Materials provided =
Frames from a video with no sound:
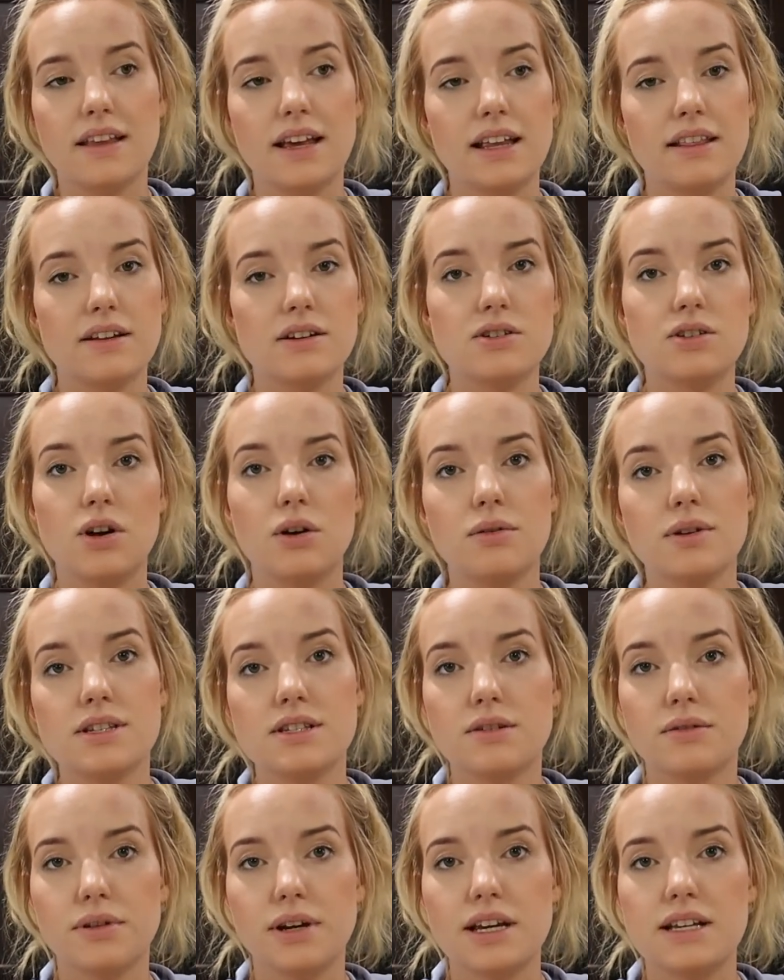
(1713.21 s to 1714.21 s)
Like there's
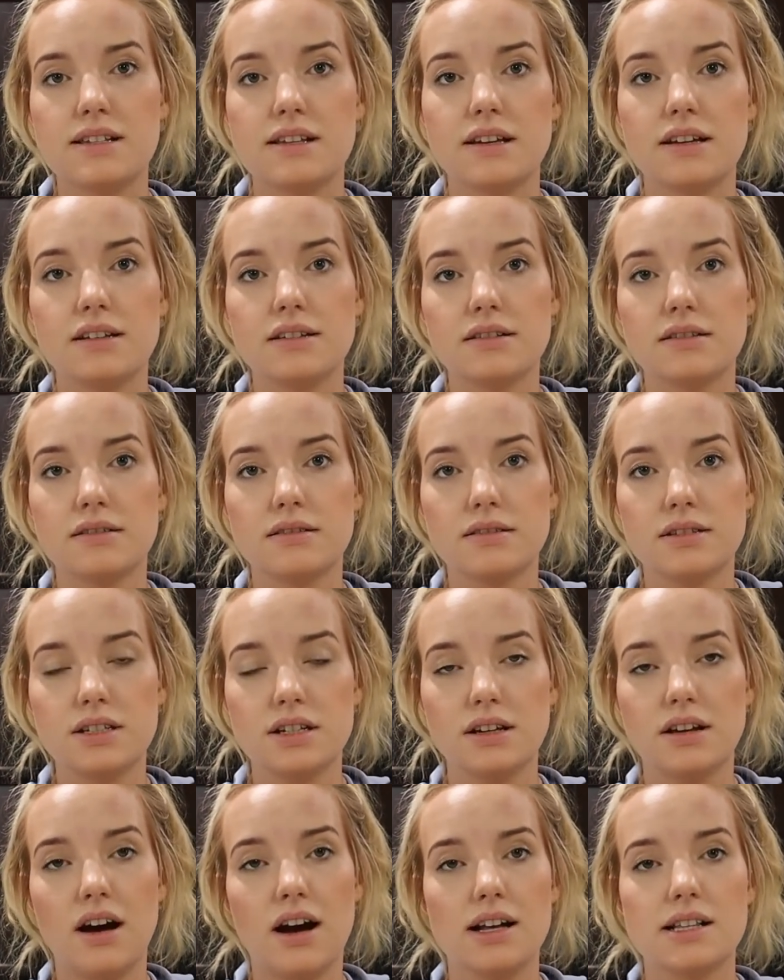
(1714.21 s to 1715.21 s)
always a reason
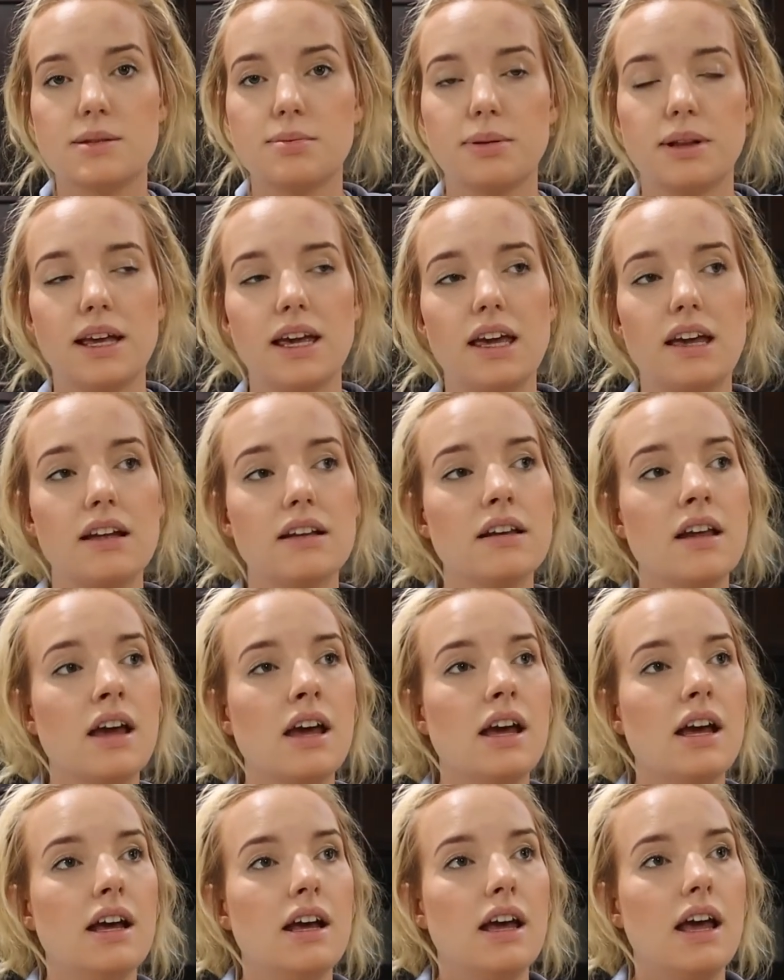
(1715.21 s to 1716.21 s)
to God's plan,
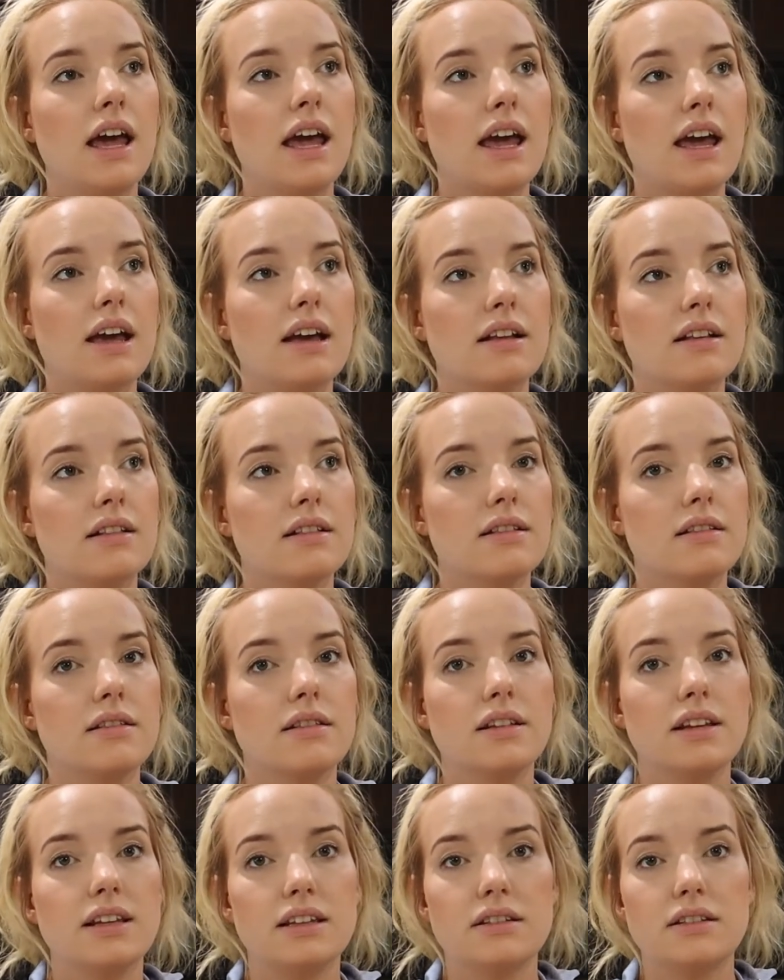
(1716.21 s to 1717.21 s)
and
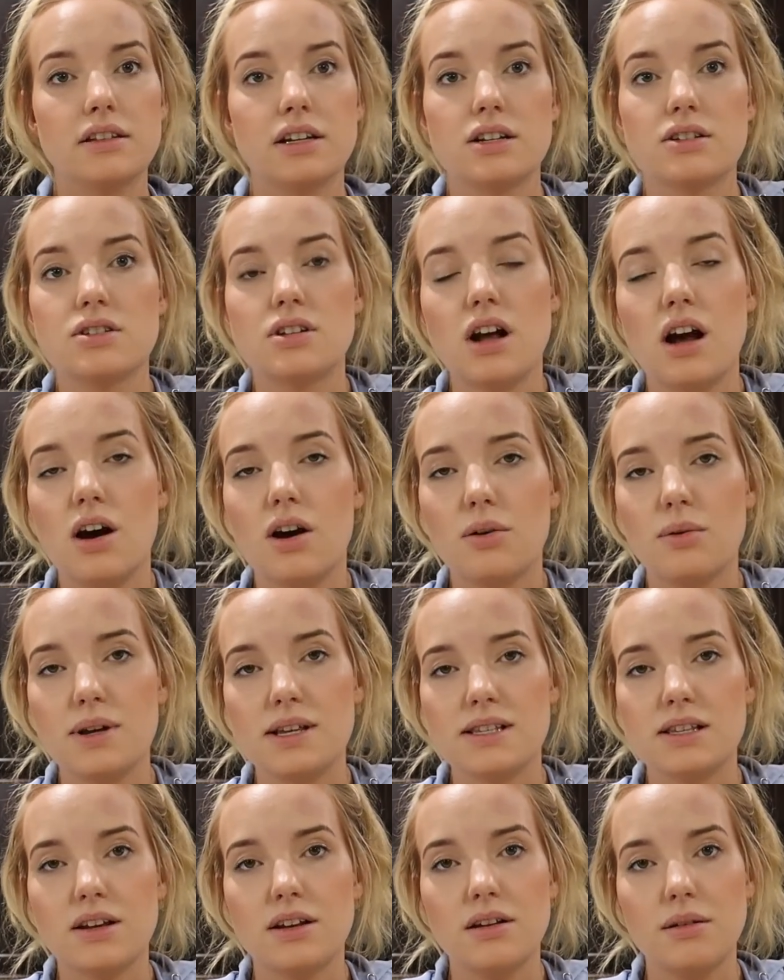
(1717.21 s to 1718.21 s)
there's not
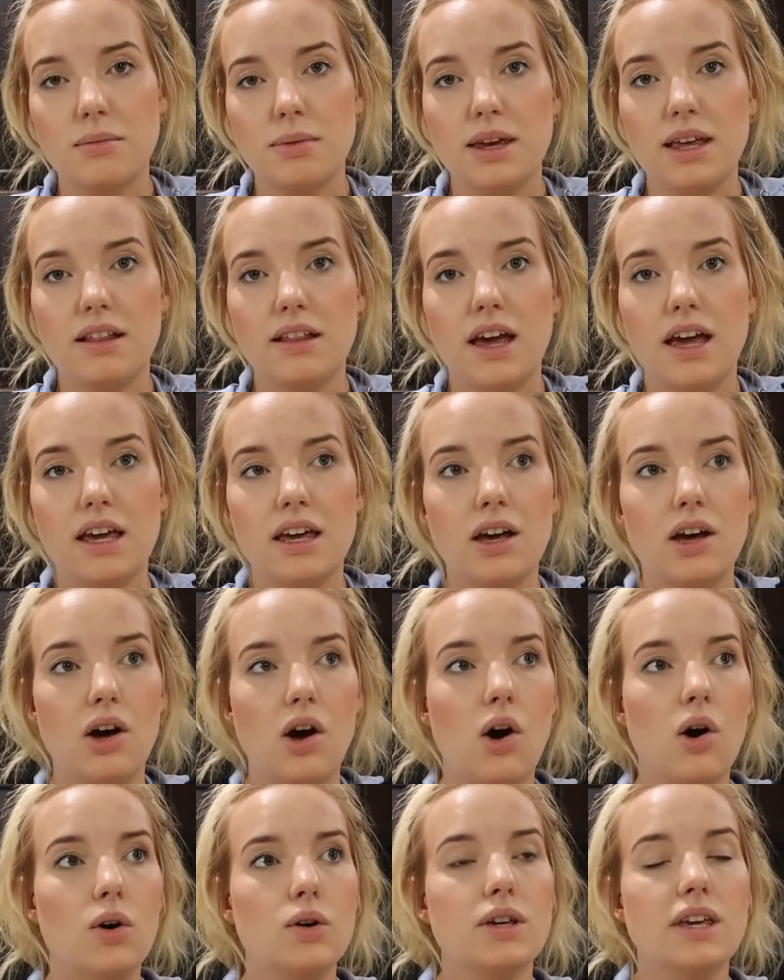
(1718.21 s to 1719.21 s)
always going to be like,
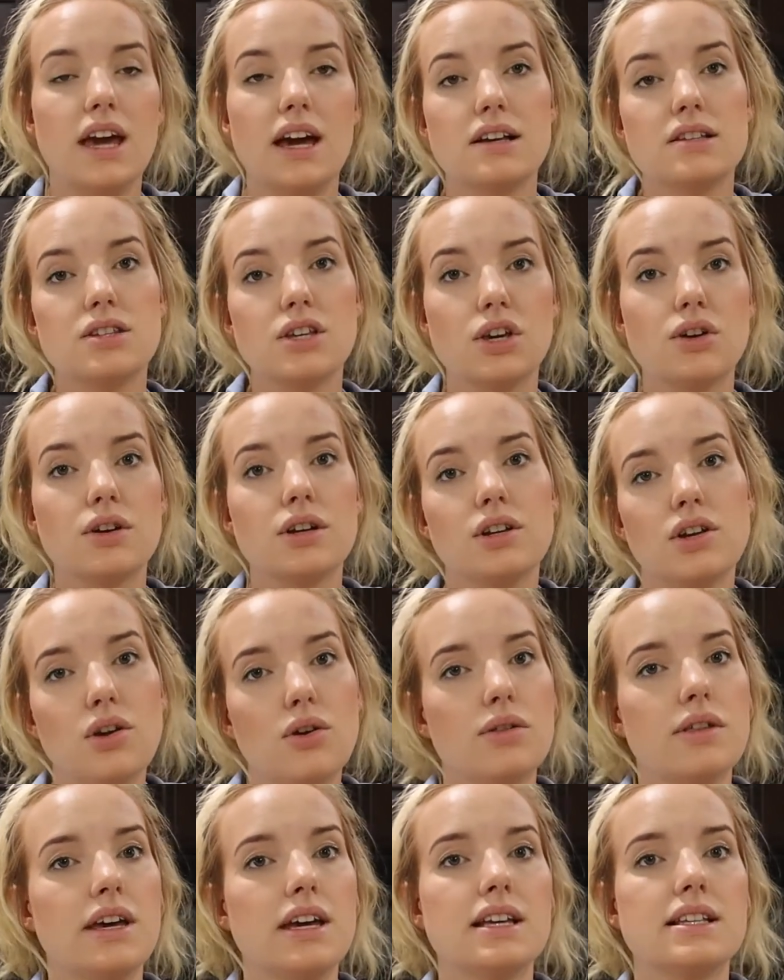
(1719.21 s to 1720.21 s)
oh yes, you can
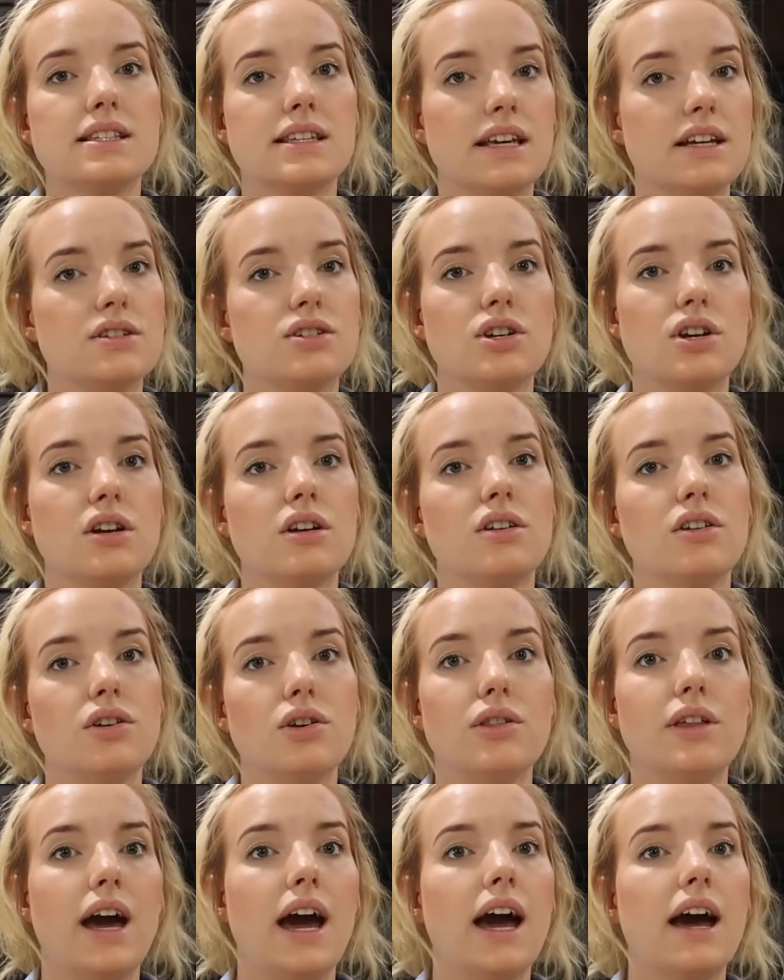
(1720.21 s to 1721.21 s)
do this, yes, you can
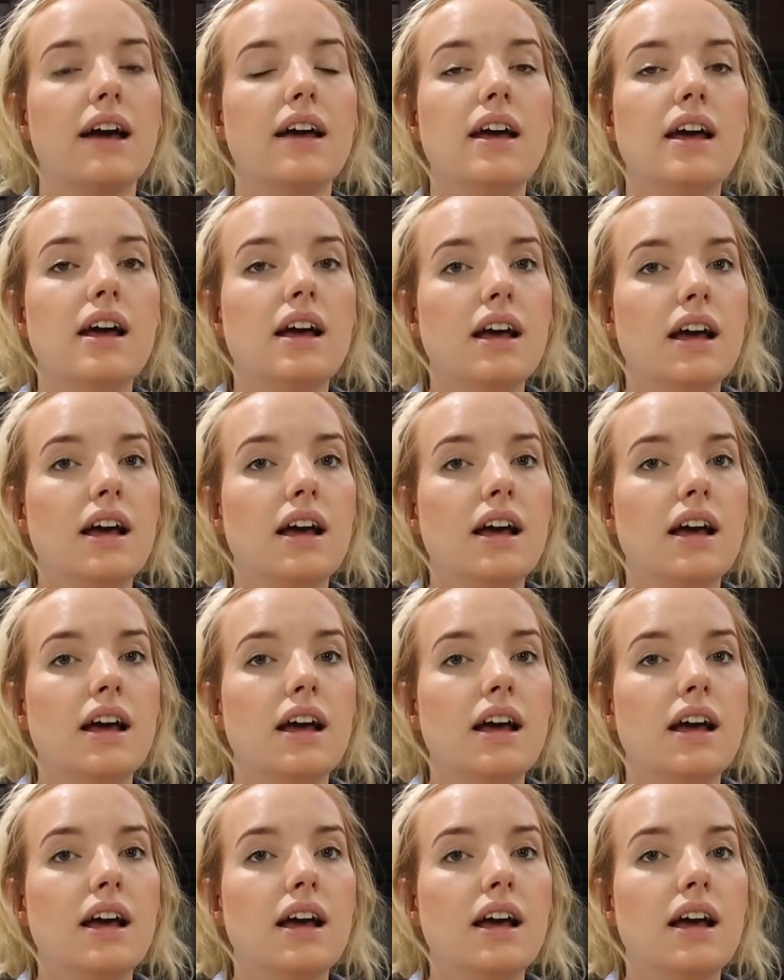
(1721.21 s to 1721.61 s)
do that.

What you should do =
Please print each record above again exactly, but omit any pictures.

Solved problem =
Frames from a video with no sound:
(1713.21 s to 1714.21 s)
Like there's
(1714.21 s to 1715.21 s)
always a reason
(1715.21 s to 1716.21 s)
to God's plan,
(1716.21 s to 1717.21 s)
and
(1717.21 s to 1718.21 s)
there's not
(1718.21 s to 1719.21 s)
always going to be like,
(1719.21 s to 1720.21 s)
oh yes, you can
(1720.21 s to 1721.21 s)
do this, yes, you can
(1721.21 s to 1721.61 s)
do that.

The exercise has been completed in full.